Мартин открыл окно, поставил на подоконник пепельницу, протянул Занозе свой «Галуаз». Хотелось погладить упыря по голове и сказать, чтоб не расстраивался. Но делать такое с мальчиком, который очень хочет казаться взрослее, чем есть — плохая идея.
— Хорошо будете выглядеть, — одобрила Лэа, глядя на них из-за стола, — оба в черном, оба с блестяшками. Посмотрим, за кого больше дадут, — она хищно улыбнулась. — Внешность решает, да, Заноз? Не слабо тебе уделать ребят из звездной тусовки? Можно с дайнами, все равно никто не поймет.
— Мм? — Заноза вопросительно поднял бровь, — мне не слабо, но что конкретно нужно? Вряд ли застрелить.
— Не надо ни в кого стрелять. Это благотворительный вечер. Тебе надо быть круче них. Дороже продаться. И имей в виду, у них полно фанаток. Они того стоят, — улыбка Лэа стала мечтательной.
— В каком смысле — продаться?
— Аукцион там будет, — объяснил Мартин, предоставив Лэа мечтать о звездных парнях, — ну, типа. Мужчины — лоты, женщины — покупатели. Кто больше заплатит, тот получает покупку на вечер. А то и на ночь.
— Убью, — заметила Лэа в пространство.
— Ладно, на вечер.
— Заноза, к тебе это тоже относится. Никаких «на ночь», я отвечаю за твой моральный облик.
— Нет, — Заноза покачал головой. — Я в этом не участвую.
Мартин не ожидал, что упырь может хоть в чем-то отказать Лэа. И, тем более, не ожидал, что тот откажет в такой пустяковой просьбе. Пусть даже просьба больше походила на указание в категорической форме, уж Заноза-то знал, что Лэа по-другому не умеет, и ничего плохого сказать не хотела. Нет, дело было точно не в тоне.

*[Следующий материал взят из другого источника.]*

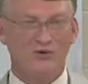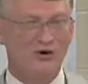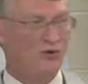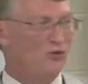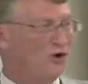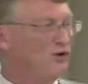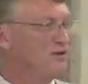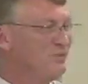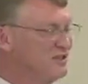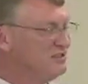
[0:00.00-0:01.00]
real world
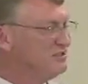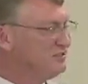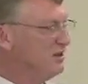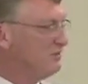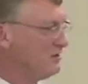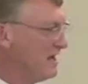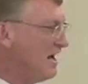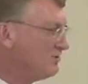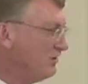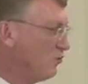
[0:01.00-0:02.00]
if this is something they
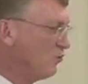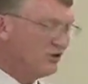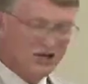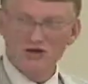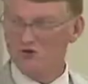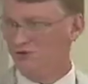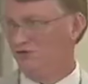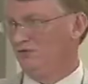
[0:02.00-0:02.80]
actually want to do.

— Ладно тебе, Занозер! — Лэа тоже не поверила, — ты сможешь съесть любую из этих теток.
— Нет.
— Да почему?
У Занозы взгляд стал таким же, как когда Лэа спросила его, может ли он есть человеческую пищу. Очень сложно объяснять очень простые вещи, потому что они очевидны. А хуже всего, когда они очевидны только для тебя. Мартину тоже было интересно, почему Заноза не хочет поучаствовать в аукционе. В чем проблема? В женщинах? В дайнах? В том, чтоб быть круче кого-то? Нет, ну точно не в том, чтоб быть круче.